Tagebuch Pfarrer Reichel

 

Da für April 1859 kein Eintrag vorhanden ist, fügen wir die Abschrift vom April 1849 an dieser Stelle ein:

12. April :

Das Osterfest ist vorüber, schöne Witterung begünstigt die festliche Confirmation- und Feiertage; seit dem erst ist es wieder rauh und unfreundlich geworden. Uebrigens hat sich der traurige politische Zustand unsers – in den Augen der Zeitgenossen vielfach entehrten Vaterland nicht geändert. Der Schleswig-Holstein-Dänische Krieg aber ist aufs neue entbrannt;

Sächsische u. andere deutsche Heeresmassen sind dazu hinausbeordert worden.

Den 18n. April wurde die Kleinkinderbewahranstalt wieder aufgethan; Herr Baron M.v.Speck aber weilt schon seit einiger Zeit wieder in Bayern, wo zu St. Veit das ganze Personal hat gewechselt werden müssen. Hier aber wurde jüngst sein H.Sohn mit „Kugeln“(u. in einem am 8.Mai gefundene Wische mit Brandstiftung) schriftlich bedroht,  wenn er nicht für 8Ngr.Tagelohn alsbald Arbeit gebe! Kurz allenthalben ist  noch böse Zeit, nah‘ und fern, der Geist der Willkür herrscht noch überall, die Vaterlandsverräter treiben unermüdlich ihr Wesen.

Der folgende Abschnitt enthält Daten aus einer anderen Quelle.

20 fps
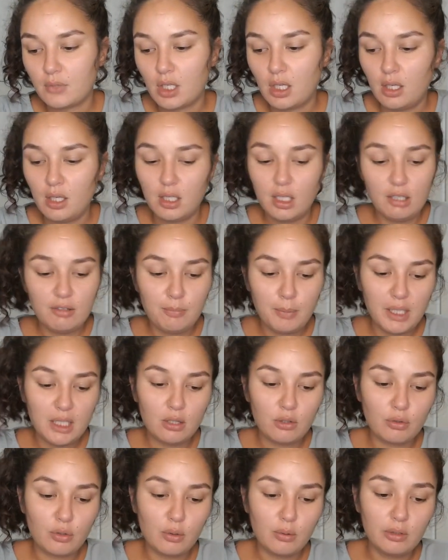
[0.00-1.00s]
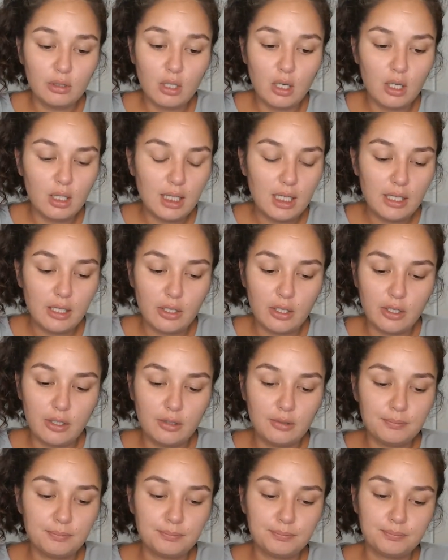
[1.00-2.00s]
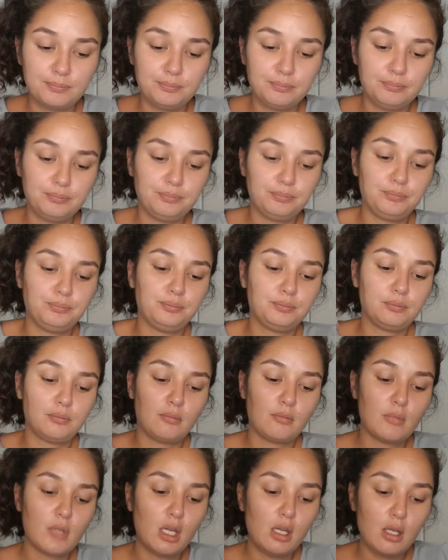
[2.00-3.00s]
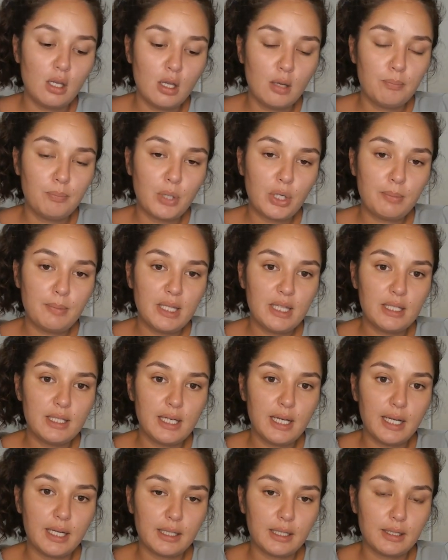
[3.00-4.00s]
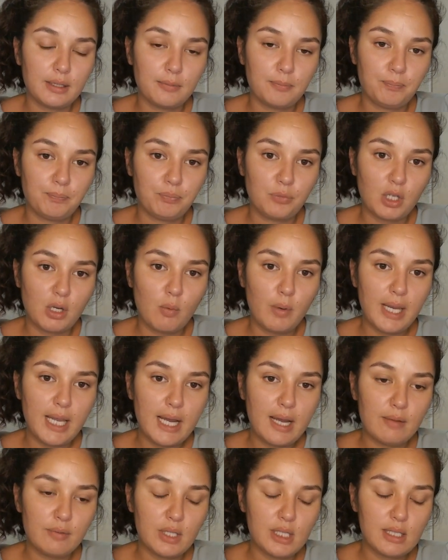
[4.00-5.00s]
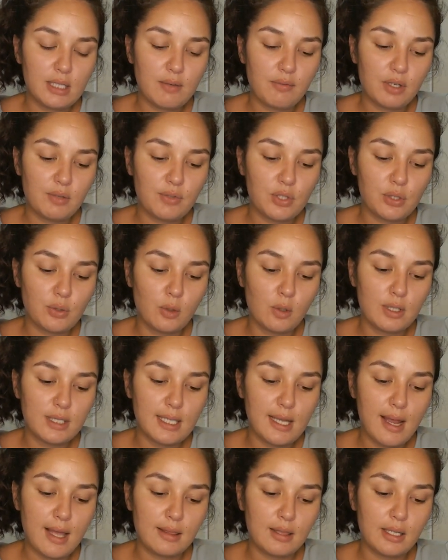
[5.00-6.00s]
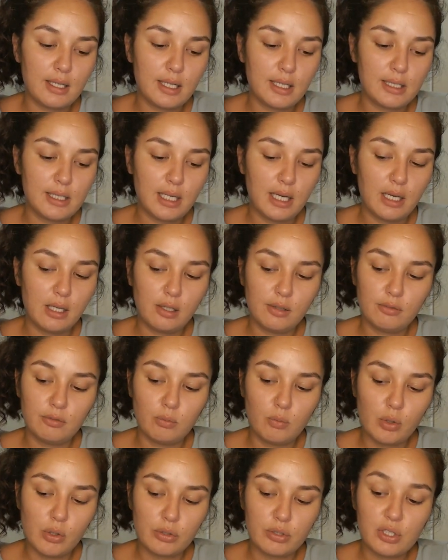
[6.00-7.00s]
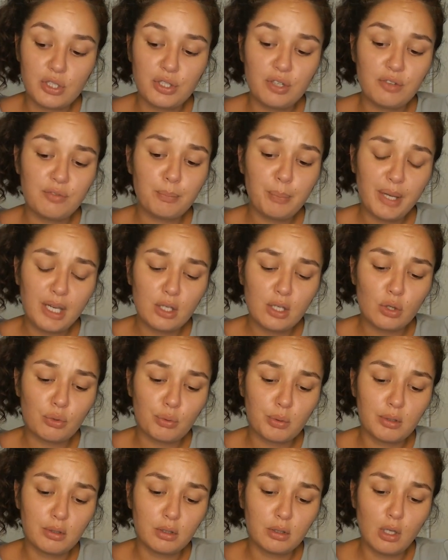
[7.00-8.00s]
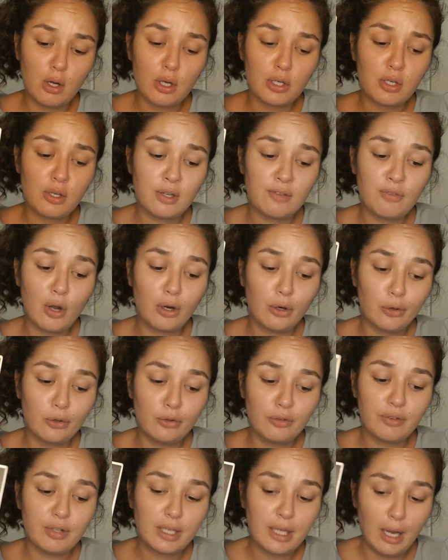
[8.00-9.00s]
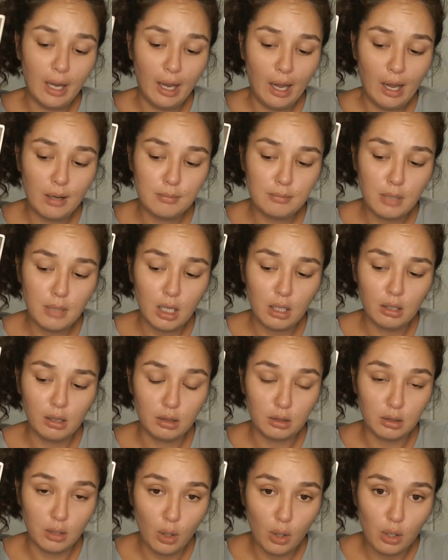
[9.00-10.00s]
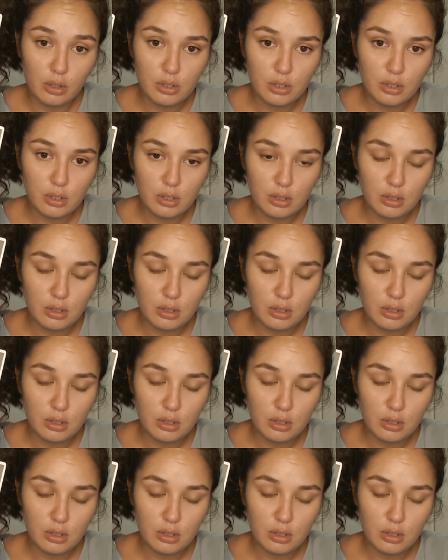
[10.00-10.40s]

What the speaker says: You've been through a lot, Leo. Bottom of the deck, we have the Seven of Swords and the Ten of Wands. You've been through a lot. You've overcome a lot.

Der 26ste.April brachte dem Pfarrhause eine Trennung auf lange Zeit: Rudolph Neitzsch, mein aus Hänichen gebürtiger Neffe u. Mündel, Tischlergeselle und seit Neujahr brodloser Arbeiter in Folge der fortwährenden politischen Wirren, trat eine seine Reise nach New York in Nord Amerika an, indem er haute Abend auf der Eisenbahn nach Bremen fährt. Das Passagiergeld für das Zwischendeck auf einem Segelschiffe betrug in Gold nach Courant gegen 47 Thaler. Gott führe ihn glücklich in die neue Welt, und lasse ihn dort recht wohl ergehen.